Data Science in sports is a huge deal! Even though most professional sports teams have been using them as a core part of their strategy, it was relatively recently that it got much more attention in the NFL…as soon as Seahawks dedicated a team to analytics! As they blew out records in virtually all positions so rapidly, rest of the NFL teams invested in the same. Now all NFL teams have a dedicated team crunching data 🙂 And it’s virtually impossible to get your hands in those datasets from the outside. Additionally, teams are paying big $$$ to buy data and analysis from 3rd party companies who make a living tracking sports related data.

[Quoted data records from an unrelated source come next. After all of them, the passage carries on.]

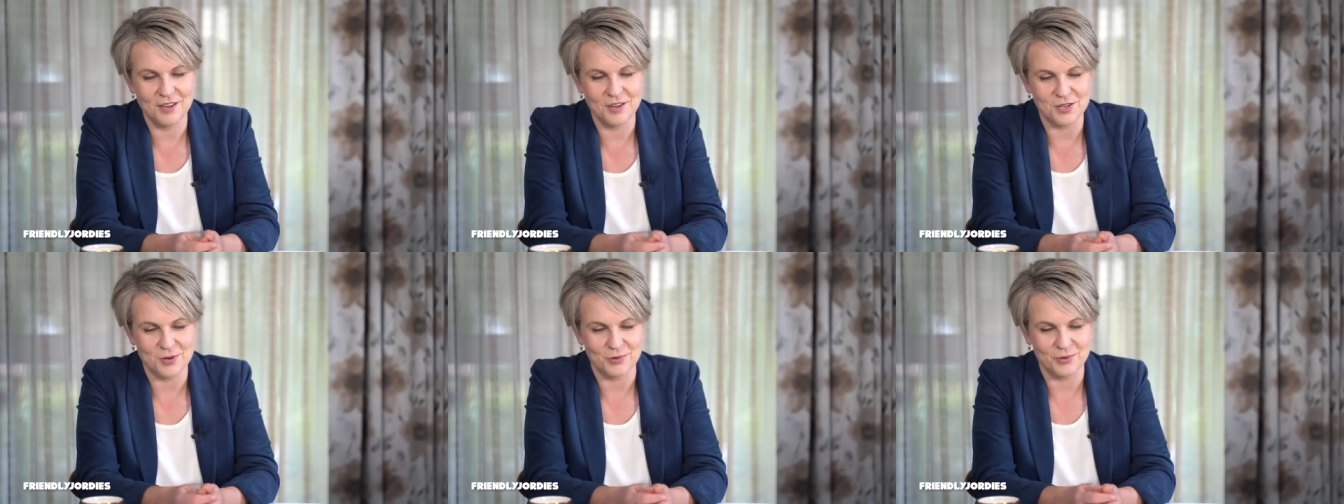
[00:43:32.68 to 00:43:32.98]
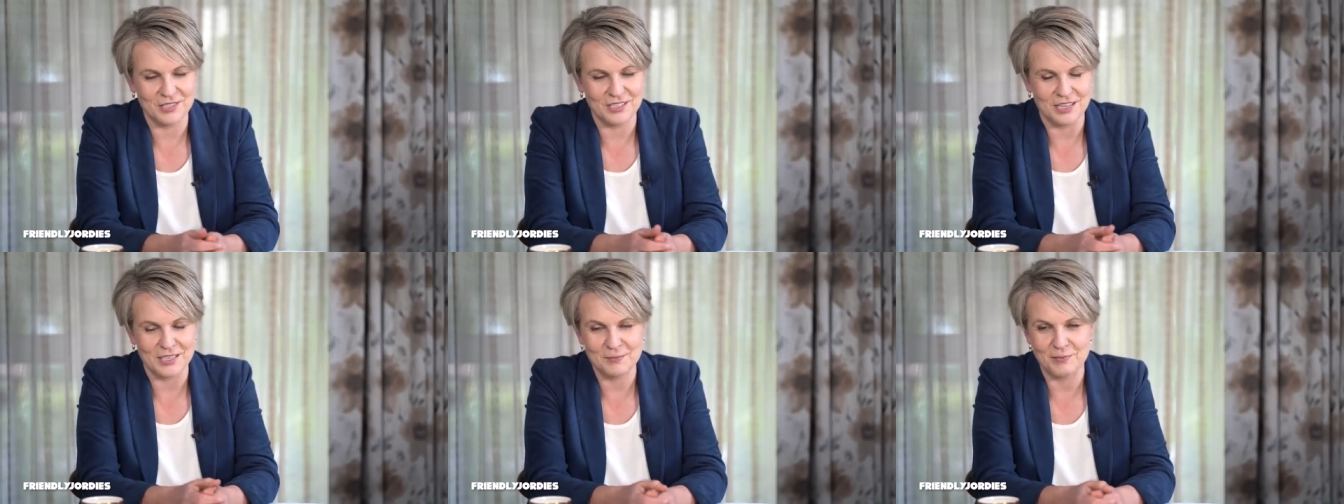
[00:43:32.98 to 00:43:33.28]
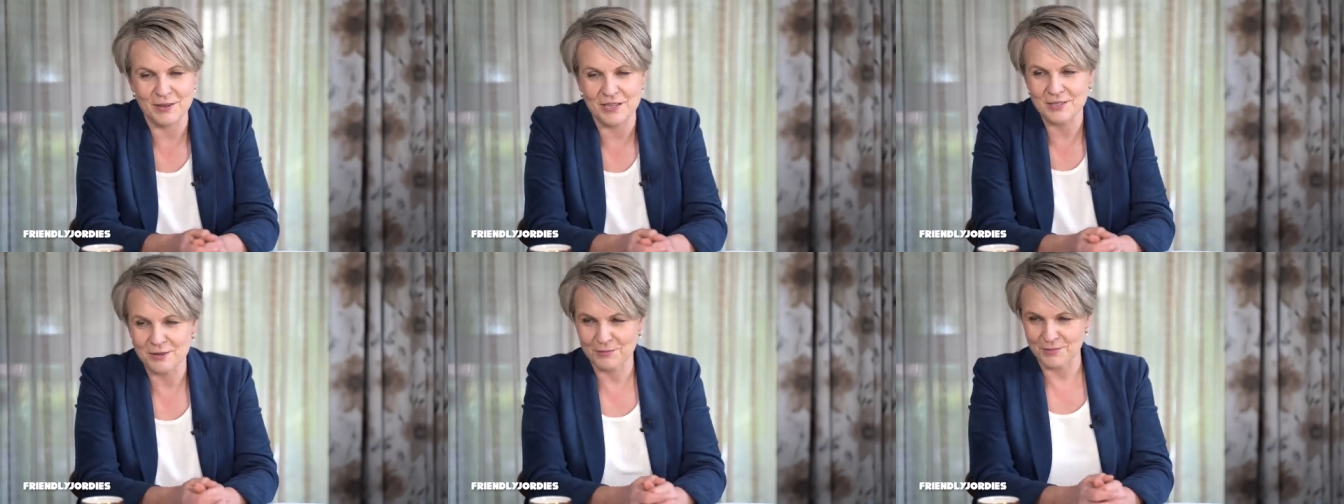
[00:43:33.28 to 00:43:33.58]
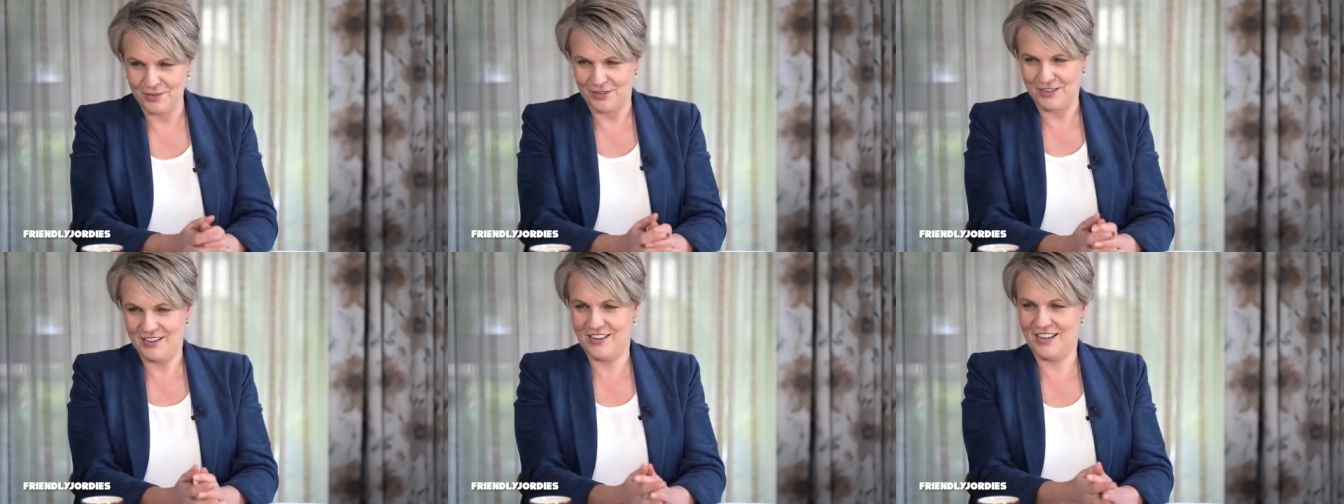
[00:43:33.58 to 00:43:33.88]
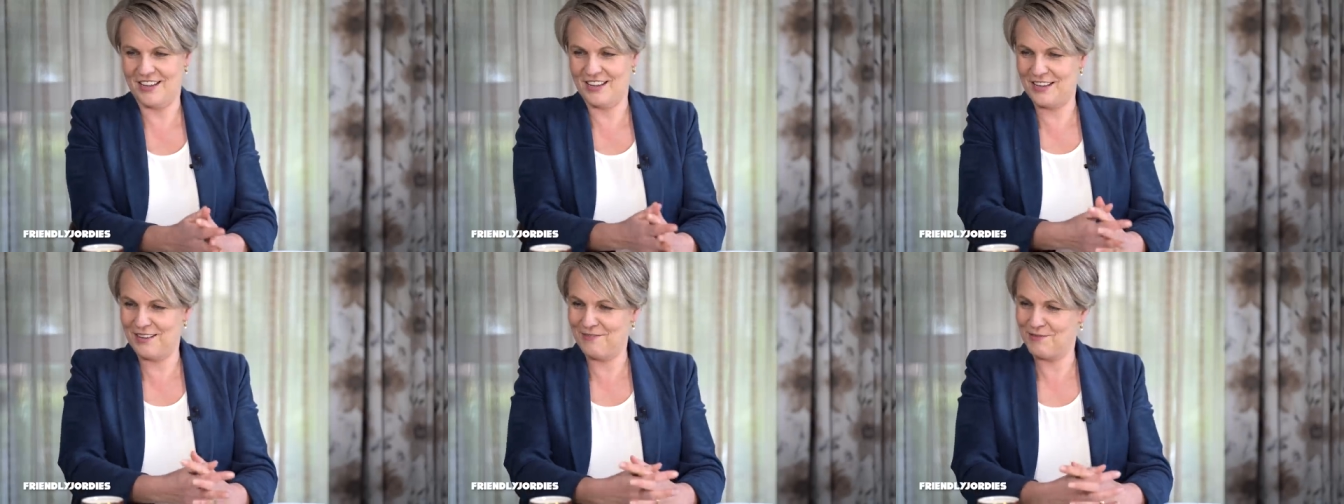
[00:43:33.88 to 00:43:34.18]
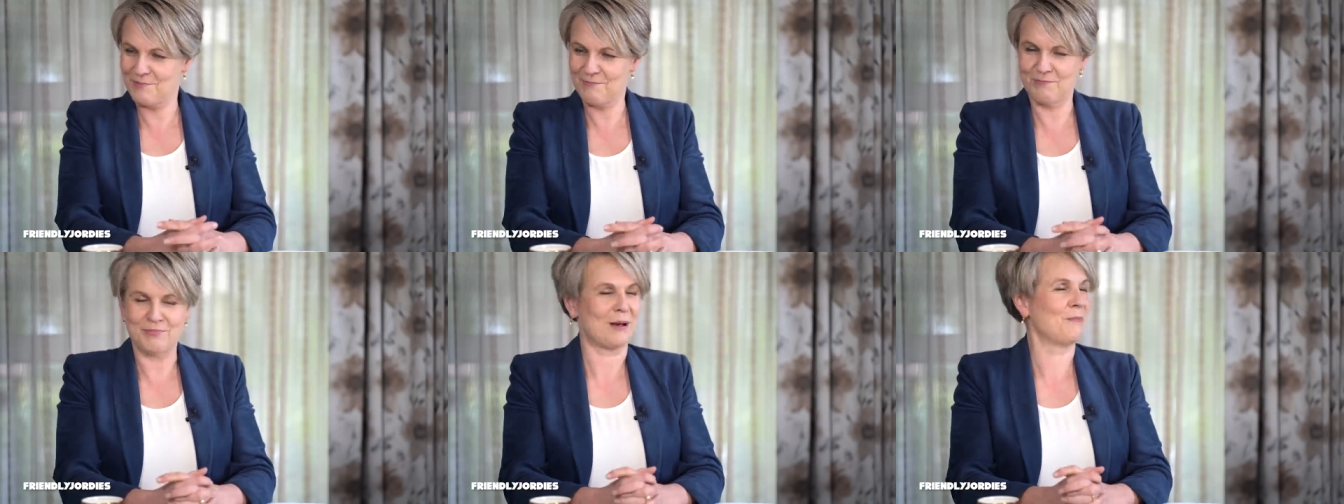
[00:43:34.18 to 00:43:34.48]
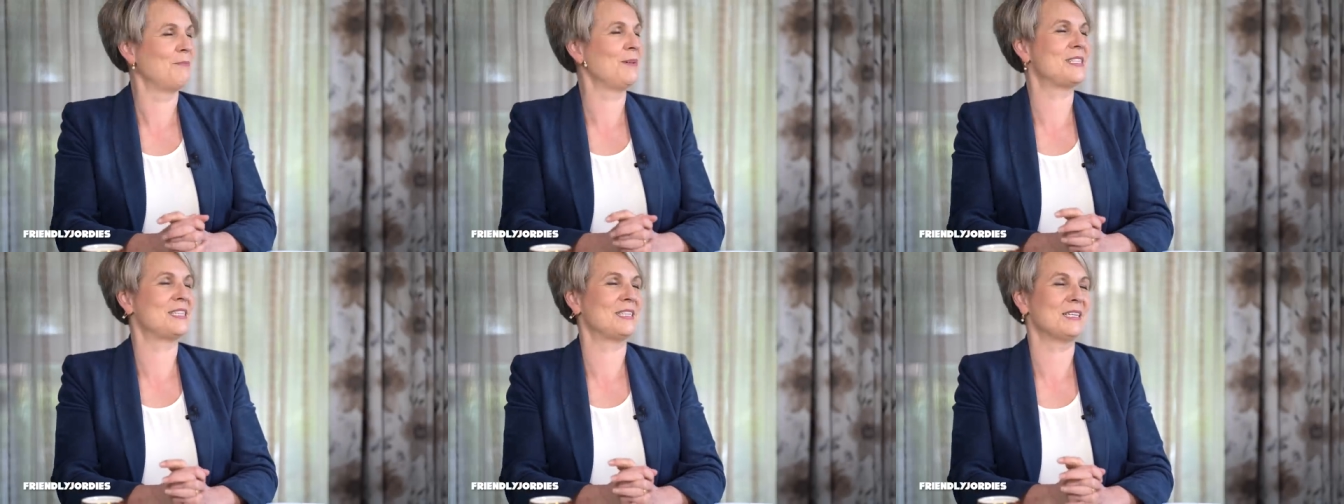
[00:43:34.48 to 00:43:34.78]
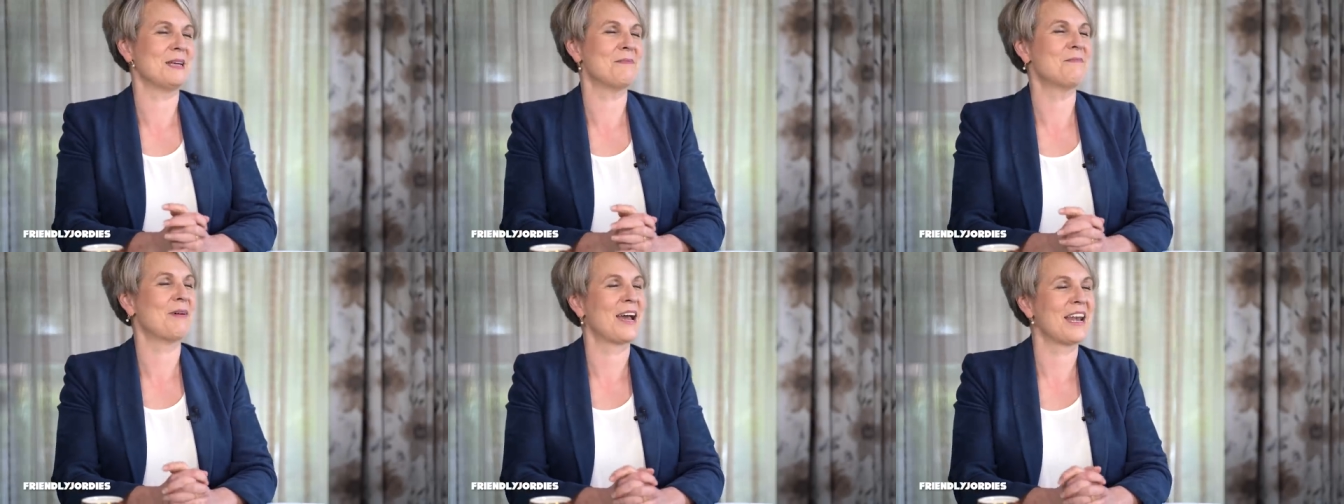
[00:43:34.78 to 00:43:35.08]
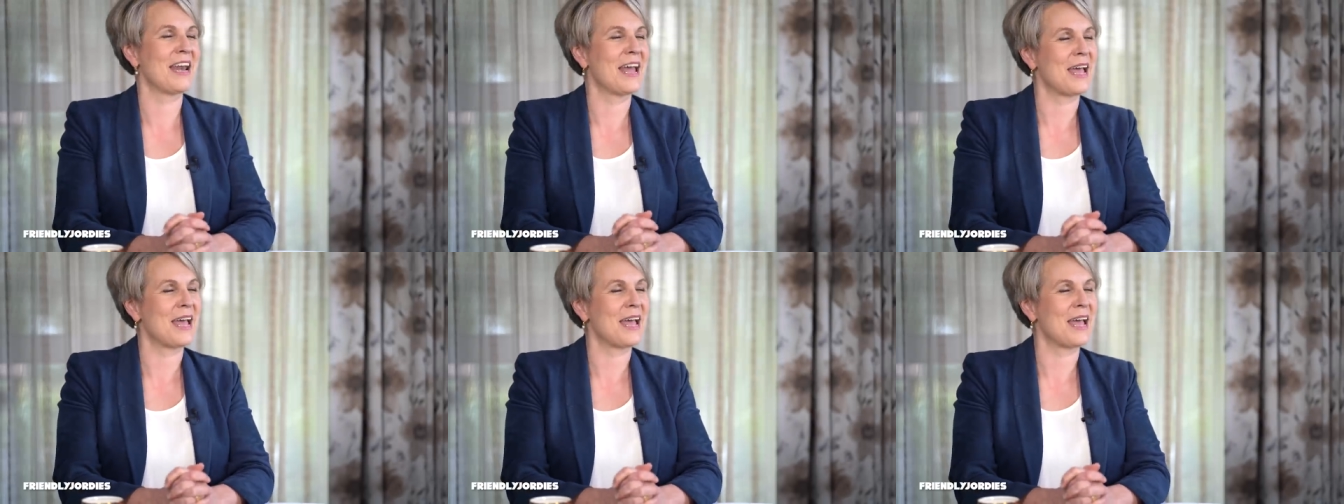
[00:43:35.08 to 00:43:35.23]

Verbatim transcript: usual suspects. I'm not going to give them publicity by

With that prologue, I was able to get some free data, specifically, I found data on quarterbacks across all NFL teams for all of 2016 season (regular season) from https://www.kaggle.com/ as csv. The format was in this order:
qb, att, cmp, yds,ypa, td, int, lg, sack, loss, rate, game_points, home_away, year
and the site explained the columns’ definitions as follows respectively: Quarterback Name,Attempts,Completions,Yards,Yards per Attempt,Touchdowns,Interceptions,Longest Throw,Sacks,Loss of Yards,The NFL’s Quarterback Rating for the game,Total points scored in the game,Home or Away Game,Year
However, the Quarterback Rating has since been practically replaced by a newer method called Passer Rating. I believe it was first instituted by ESPN. The output of both of these formulas are not dramatically different but they are different! And passer rating actually takes into consideration the stats for non-QBs as well (remember that some receivers, TEs, even RBs can and do pass on trick plays!).
- For this exercise:
- I cleaned up the data,
- took a subset of some prominent QBs (not everyone in the dataset),
- used Passer Rating formula to compute new ratings,
- added a new score (my invention) called Efficiency (the point of Efficiency rating is so that I can compare completed/attempted ratios in percentage. I’ll get to it more later),
- Added Yards before Interception, and longest throw that was a TD (from a different dataset elsewhere)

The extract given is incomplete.